Portal da Cidade Foz

LAUDO DA PERÍCIA

Seis meses após explosão em apartamento, perícia aponta origem, mas causa segue incerta

Laudo identificou vazamento entre a válvula e o fogão. Acidente matou Eduardo Werneck e mantém cinco apartamentos interditados na Vila Yolanda.

Publicado em 28/08/2026 às 10:01
Atualizado em

(Foto: Portal da Cidade)

Seis meses após a explosão que destruiu um apartamento e atingiu imóveis vizinhos em um dos blocos de um condomínio na Vila Yolanda, em Foz do Iguaçu, a perícia conseguiu identificar onde e como o acidente começou. A principal dúvida, porém, continua sem resposta: o que provocou o vazamento de gás?

O laudo da Polícia Científica apontou a cozinha do apartamento como o centro da explosão. Segundo os peritos, uma mistura de gás de cozinha e ar ficou acumulada no imóvel e explodiu na madrugada de 26 de fevereiro.

O vazamento foi localizado no trecho entre a válvula de bloqueio e o fogão. Apesar disso, a perícia não conseguiu determinar se houve uma falha técnica no equipamento ou uso inadequado. O documento descartou vazamento na rede interna de gás do condomínio.

Com 118 páginas e mais de 142 imagens, o laudo reconstrói o que aconteceu dentro do apartamento. Um scanner 3D foi utilizado para mapear o imóvel e reproduzir o cenário encontrado depois do acidente.

A análise mostrou que a onda de pressão partiu da cozinha e se espalhou pelos outros cômodos. No quarto, uma das paredes foi completamente arrancada e lançada para fora do prédio.

Novas diligências foram solicitadas

Como a causa exata do vazamento não foi esclarecida, o Ministério Público pediu uma complementação do laudo. Pelo menos dois moradores do condomínio ainda deverão ser ouvidos durante a investigação.

O órgão também solicitou a inclusão dos documentos produzidos pelo Corpo de Bombeiros, tanto sobre o atendimento da ocorrência quanto sobre o plano de segurança contra incêndio do prédio. A medida deverá ajudar a verificar se as exigências de prevenção estavam em ordem.

Segundo o Ministério Público, o objetivo é reunir o maior número possível de informações antes de decidir quais providências serão tomadas.

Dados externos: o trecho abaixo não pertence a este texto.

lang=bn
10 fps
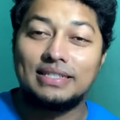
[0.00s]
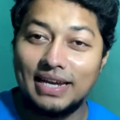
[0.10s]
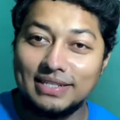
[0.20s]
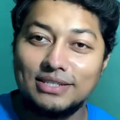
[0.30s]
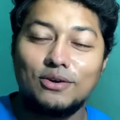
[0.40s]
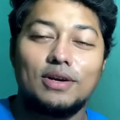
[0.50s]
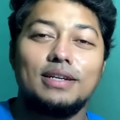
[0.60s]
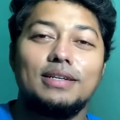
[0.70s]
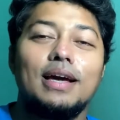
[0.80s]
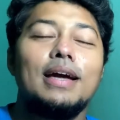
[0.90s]
টেক্সট করেন
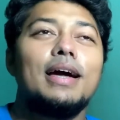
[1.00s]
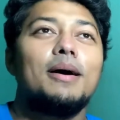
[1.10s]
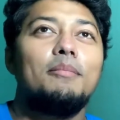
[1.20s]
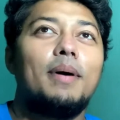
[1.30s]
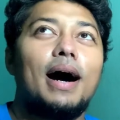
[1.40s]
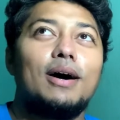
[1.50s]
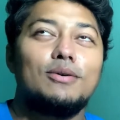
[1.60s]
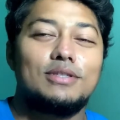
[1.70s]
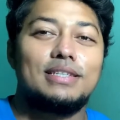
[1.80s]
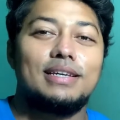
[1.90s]
বা
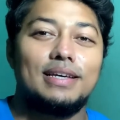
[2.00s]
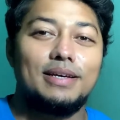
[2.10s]
হচ্ছে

Não há prazo definido para a conclusão das diligências e do inquérito.

A Polícia Civil informou que não se manifestaria sobre o caso neste momento.

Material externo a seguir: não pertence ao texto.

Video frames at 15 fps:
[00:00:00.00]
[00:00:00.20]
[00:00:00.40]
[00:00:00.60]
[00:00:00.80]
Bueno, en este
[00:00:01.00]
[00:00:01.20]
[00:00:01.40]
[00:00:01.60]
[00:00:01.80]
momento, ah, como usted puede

Explosão matou jovem de 31 anos

A explosão ocorreu durante a madrugada e provocou um incêndio que levou cerca de três horas e meia para ser controlado. Eduardo Werneck sofreu queimaduras em aproximadamente 90% do corpo.

O jovem foi transferido para uma unidade especializada no atendimento a queimados, em Curitiba, mas morreu uma semana depois.

Cinco apartamentos continuam interditados

Além da investigação sem conclusão, a explosão ainda interfere na rotina dos moradores. Cinco apartamentos do bloco permanecem interditados, sendo quatro no mesmo andar onde ocorreu a explosão e um localizado no pavimento inferior.

Segundo a Defesa Civil, as unidades somente poderão ser liberadas depois da apresentação de projetos de reforma e reconstrução assinados por um responsável técnico.

O condomínio informou que o projeto estrutural está na fase inicial de elaboração. Após a conclusão, o documento deverá passar pela avaliação da seguradora. Em seguida, será necessário solicitar o alvará de reforma à prefeitura e apresentar a documentação à Defesa Civil, que fará uma nova vistoria.

Ainda não existe previsão para o início das obras nem para o retorno dos moradores.

Moradores enfrentam gastos e perda de renda

Enquanto aguardam uma solução, alguns proprietários estão pagando aluguel para morar em outros imóveis. Outros utilizavam os apartamentos para locações por temporada e estão há seis meses sem essa fonte de renda.

Uma das moradoras havia preparado o imóvel para viver com o marido após o casamento, mas ainda não conseguiu ocupá-lo. O apartamento, localizado em frente ao de Eduardo, teve cerca de 80% da estrutura interna atingida.

Por meio de advogado, ela demonstrou preocupação com a demora na resolução dos danos e questionou a falta de informações sobre os projetos e o processo junto à seguradora.

A administradora reconheceu que houve demora no envio dos documentos, mas atribuiu o atraso à quantidade de unidades atingidas, ao volume de informações exigidas e à complexidade do caso. Segundo a administração, a análise da seguradora está na fase final.

A família de Eduardo também aguarda uma definição sobre a cobertura do seguro. De acordo com as advogadas, a falta de resposta impede intervenções no apartamento e provoca reflexos no inventário do jovem. Enquanto isso, os familiares continuam pagando taxas e impostos relacionados ao imóvel, que permanece destruído.